Collect your tax documents using this checklist.

Using a tax organizer or last year’s tax return, sort your tax records to match the items on your tax return. Here is a list of the more common tax records:

  • Informational tax forms (W-2s, 1099s, 1098s, 1095-A) that disclose wages, interest income, dividends and capital gain/loss activity
  • Other forms that disclose possible income (jury duty, unemployment, IRA distributions and similar items)
  • Business K-1 forms
  • Social Security statements
  • Mortgage interest statements
  • Tuition paid statements
  • Property tax statements
  • Mileage log(s) for business, moving, medical and charitable driving
  • Medical, dental and vision expenses
  • Business expenses
  • Records of any asset purchases and sales, including cryptocurrency
  • Health insurance records (including Medicare and Medicaid)
  • Charitable receipts and documentation
  • Bank and investment statements
  • Credit card statements
  • Records of any out of state purchases that may require use tax
  • Records of any estimated tax payments
  • Home sales (or refinance) records
  • Educational expenses (including student loan interest expense)
  • Casualty and theft loss documentation (federally declared disasters only)
  • Moving expenses (military only)

If you aren’t sure whether something is important for tax purposes, retain the documentation.

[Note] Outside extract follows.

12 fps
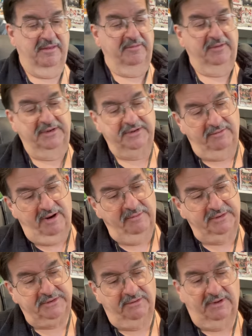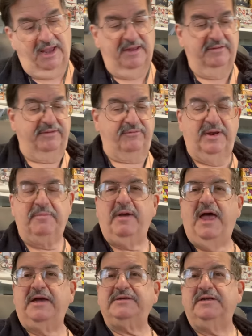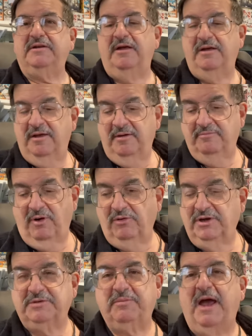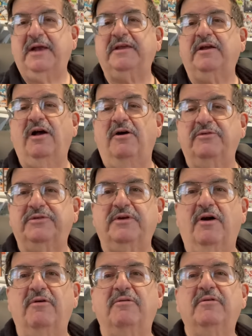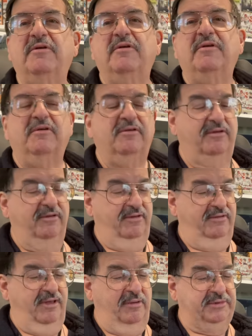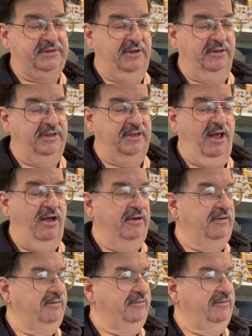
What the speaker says: That's all right. We still got three packs in the bonus pack to go, so I'm still in the hunt.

It is better to save unnecessary documentation than to later wish you had the document to support your deduction.

Clean up your auto log.

You should have the necessary logs to support your qualified business miles, moving miles, medical miles and charitable miles driven by you. Gather the logs and make a quick review to ensure they are up to date and totaled.

Coordinate your deductions.

If you and someone else share a dependent, confirm you are both on the same page as to who will claim the dependent. This is true for single taxpayers, divorced taxpayers, taxpayers with elderly parents/grandparents, and parents with older children.

With proper organization, your tax filing experience can be timely and uneventful.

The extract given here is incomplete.